◆ **About this task**: Return the data below exactly, but only from the line containing "[00:02:11.99]" through the line containing "[00:02:13.66]", with both of those lines included.

◆ **Source data**:
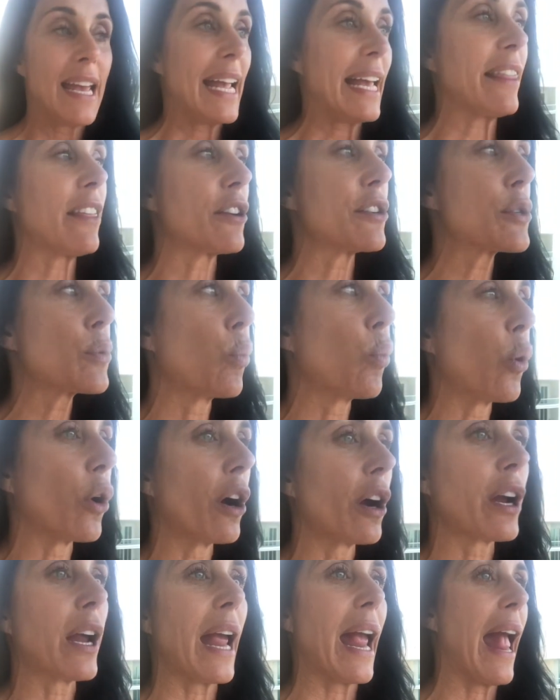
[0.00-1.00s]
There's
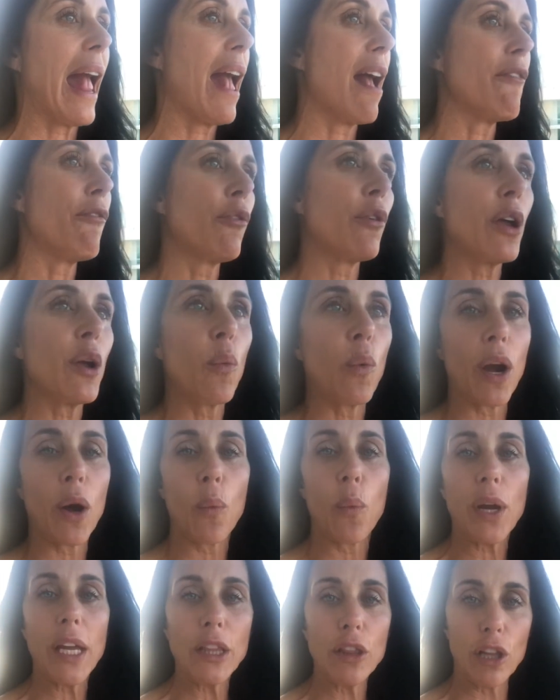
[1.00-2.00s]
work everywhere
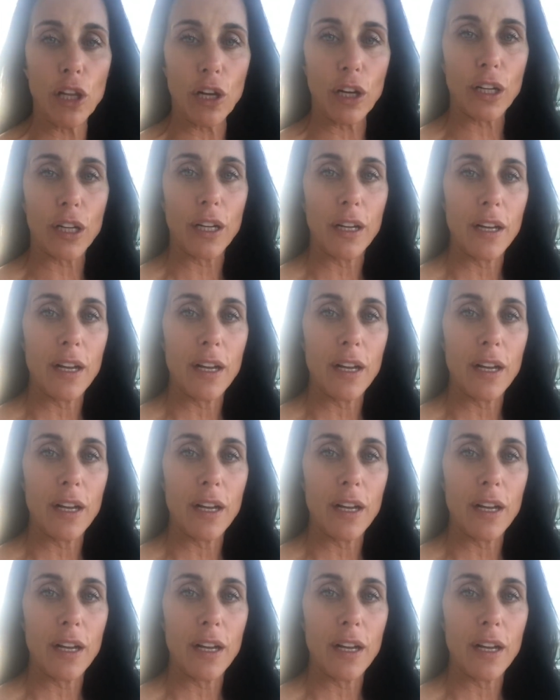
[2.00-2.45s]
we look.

...

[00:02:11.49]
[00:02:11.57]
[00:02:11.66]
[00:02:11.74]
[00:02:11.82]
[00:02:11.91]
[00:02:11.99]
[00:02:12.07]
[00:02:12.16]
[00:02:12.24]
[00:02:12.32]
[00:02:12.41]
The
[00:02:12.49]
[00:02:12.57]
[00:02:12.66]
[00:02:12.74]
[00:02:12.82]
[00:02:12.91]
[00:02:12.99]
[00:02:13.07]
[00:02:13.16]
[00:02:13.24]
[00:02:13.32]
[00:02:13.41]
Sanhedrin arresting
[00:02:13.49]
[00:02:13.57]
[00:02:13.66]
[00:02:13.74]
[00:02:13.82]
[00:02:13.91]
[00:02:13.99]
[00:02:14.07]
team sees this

◆ **The completed task**:
[00:02:11.99]
[00:02:12.07]
[00:02:12.16]
[00:02:12.24]
[00:02:12.32]
[00:02:12.41]
The
[00:02:12.49]
[00:02:12.57]
[00:02:12.66]
[00:02:12.74]
[00:02:12.82]
[00:02:12.91]
[00:02:12.99]
[00:02:13.07]
[00:02:13.16]
[00:02:13.24]
[00:02:13.32]
[00:02:13.41]
Sanhedrin arresting
[00:02:13.49]
[00:02:13.57]
[00:02:13.66]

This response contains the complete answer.